→ **WHAT YOU SHOULD DO**:
Where the line containing "[00:00:04.00 to 00:00:05.00]" appears below, begin there and reproduce each line exactly through the last one, omitting pictures.

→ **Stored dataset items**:
————
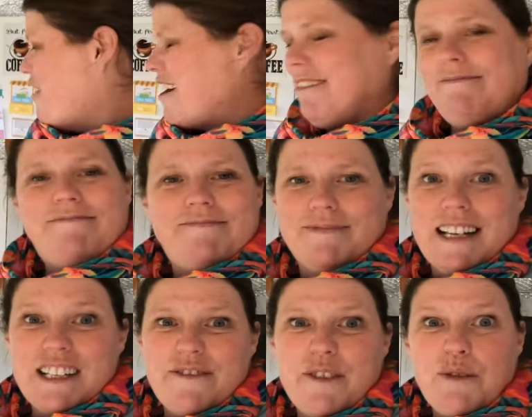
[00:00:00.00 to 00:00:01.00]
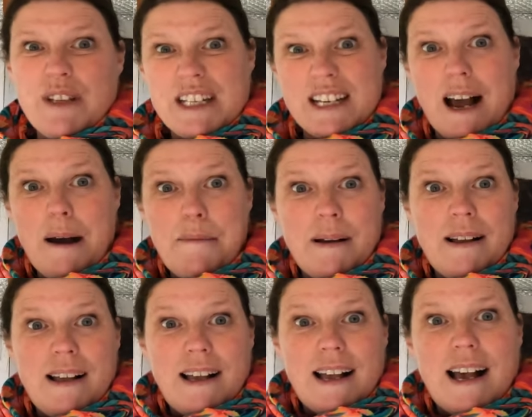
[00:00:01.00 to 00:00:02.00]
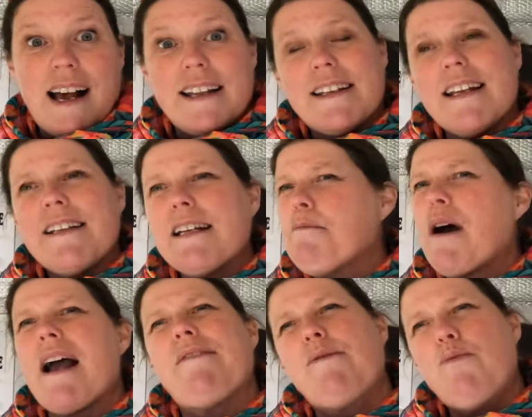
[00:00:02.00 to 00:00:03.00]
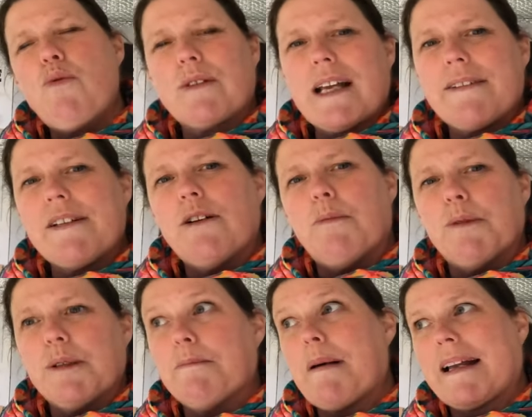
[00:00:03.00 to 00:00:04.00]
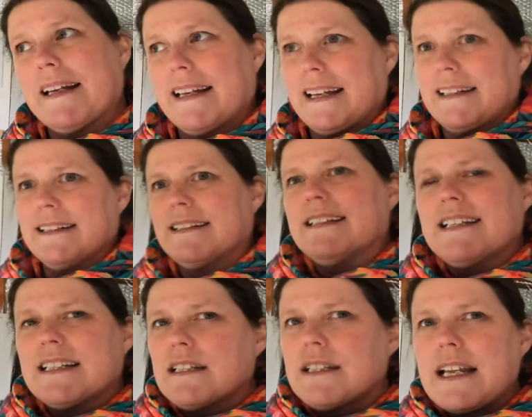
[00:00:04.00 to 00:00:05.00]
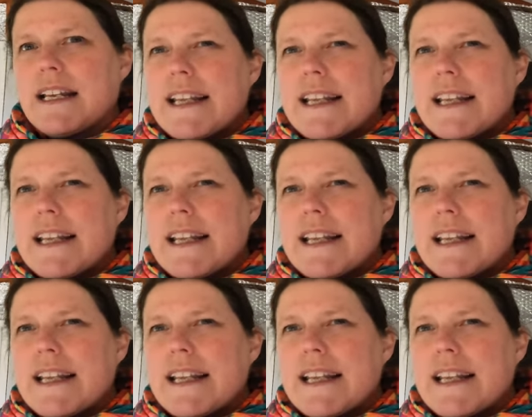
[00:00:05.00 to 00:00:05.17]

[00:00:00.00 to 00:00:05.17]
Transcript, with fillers: right, let's fill this up and, and then I might have a walk down the allotment and back again because it's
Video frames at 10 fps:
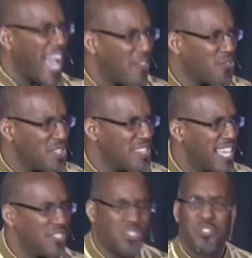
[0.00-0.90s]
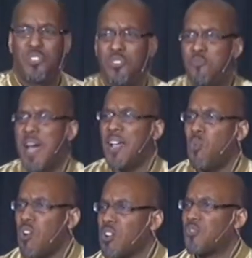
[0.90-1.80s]
everything to do my
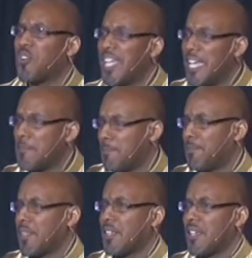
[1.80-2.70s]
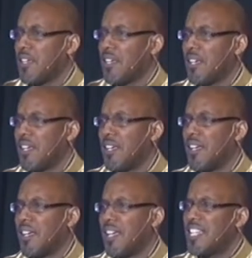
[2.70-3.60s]
work for him.
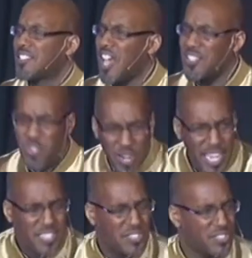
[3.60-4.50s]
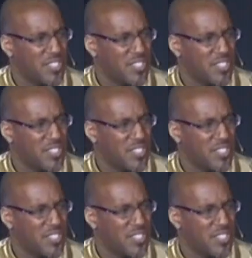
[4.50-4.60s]
It's God's grace.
————
→ **RESPONSE FOR THIS EXERCISE**:
[00:00:04.00 to 00:00:05.00]
[00:00:05.00 to 00:00:05.17]

[00:00:00.00 to 00:00:05.17]
Transcript, with fillers: right, let's fill this up and, and then I might have a walk down the allotment and back again because it's
Video frames at 10 fps:
[0.00-0.90s]
[0.90-1.80s]
everything to do my
[1.80-2.70s]
[2.70-3.60s]
work for him.
[3.60-4.50s]
[4.50-4.60s]
It's God's grace.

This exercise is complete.